Overall, there have been 16 backups signed this offseason, 14 to new teams:
Kyle Allen, Texans to Bills: 1 year, $1.23 million, $350,000 guaranteed
Jacoby Brissett, Browns to Dolphins: 1 year, $8 million, $7.5 million guaranteed
Andy Dalton, Saints to Panthers: $2 years, $10 million, $8 million guaranteed
Sam Darnold, Panthers to 49ers: 1 year, $4.5 million, $3.5 million guaranteed
Joshua Dobbs, Titans to Browns: 1 year, terms unknown
Taylor Heinicke, Commanders to Falcons: $2 years, $14 million, $6.32 million guaranteed, $6 million incentives (will compete for starting job)
Case Keenum, Bills to Texans: 2 years, $6.25 million, $4 million guaranteed
Drew Lock, re-signed Seahawks: 1 year, $4 million, $1.75 million guaranteed
Marcus Mariota, Falcons to Eagles: 1 year, $5 million, guarantees unknown
Gardner Minshew, Eagles to Colts: 1 year, $3.5 million, $1.75 million guaranteed
Nick Mullens, re-signed Vikings: 2 years, $4 million, $1.92 m illion guaranteed
Cooper Rush, re-signed Cowboys: 2 years, $5 million $2.75 million guaranteed
Easton Stick, re-signed Chargers: 1 year, $1.8 million, $1.15 million guaranteed
Jarrett Stidham, Raiders to Broncos: 2 years, $10 million, $5 million guaranteed
P.J. Walker, Panthers to Bears: 2 years, $4 million, $3.01 million guaranteed
Mike White, Jets to Dolphins: 2 years, $8 million, $4.5 million guaranteed
Larger contracts were signed by starters Jimmy Garoppolo (49ers to Raiders), Derek Carr (Raiders to Saints), Daniel Jones (re-signed Giants) and Geno Smith (re-signed Seahawks). Baker Mayfield left for the Rams to the Buccaneers for one year and $4 million guaranteed with $4.5 million available in incentives.

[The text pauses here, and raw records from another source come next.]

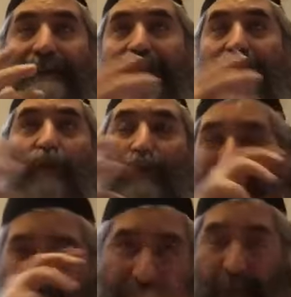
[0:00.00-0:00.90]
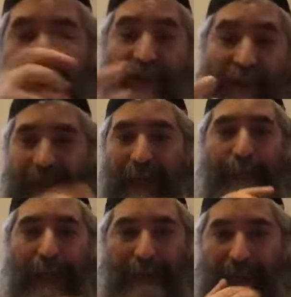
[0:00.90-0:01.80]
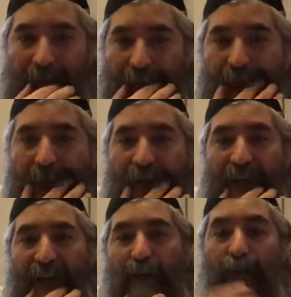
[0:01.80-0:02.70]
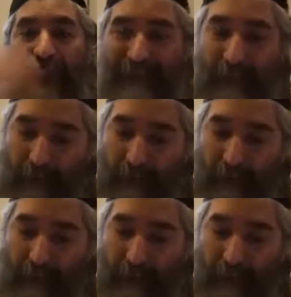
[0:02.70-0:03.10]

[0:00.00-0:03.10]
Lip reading: is the two types of Ashgacha Pratit when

Still available to be signed are Tim Boyle, Teddy Bridgewater, Chase Daniel, Jeff Driskel, Joe Flacco, Blaine Gabbert, Tyler Huntley (RFA Ravens), Josh Johnson, Trace McSorley (Cardinals UFA), Bryce Perkins, Nathan Peterman, Brett Rypien, Trevor Siemian, Nate Sudfeld, Carson Wentz, John Wolford
Bridgewater is the most intriguing name on the list. He played for a guaranteed $4.5 million salary with the Dolphins in 2022 and started two games.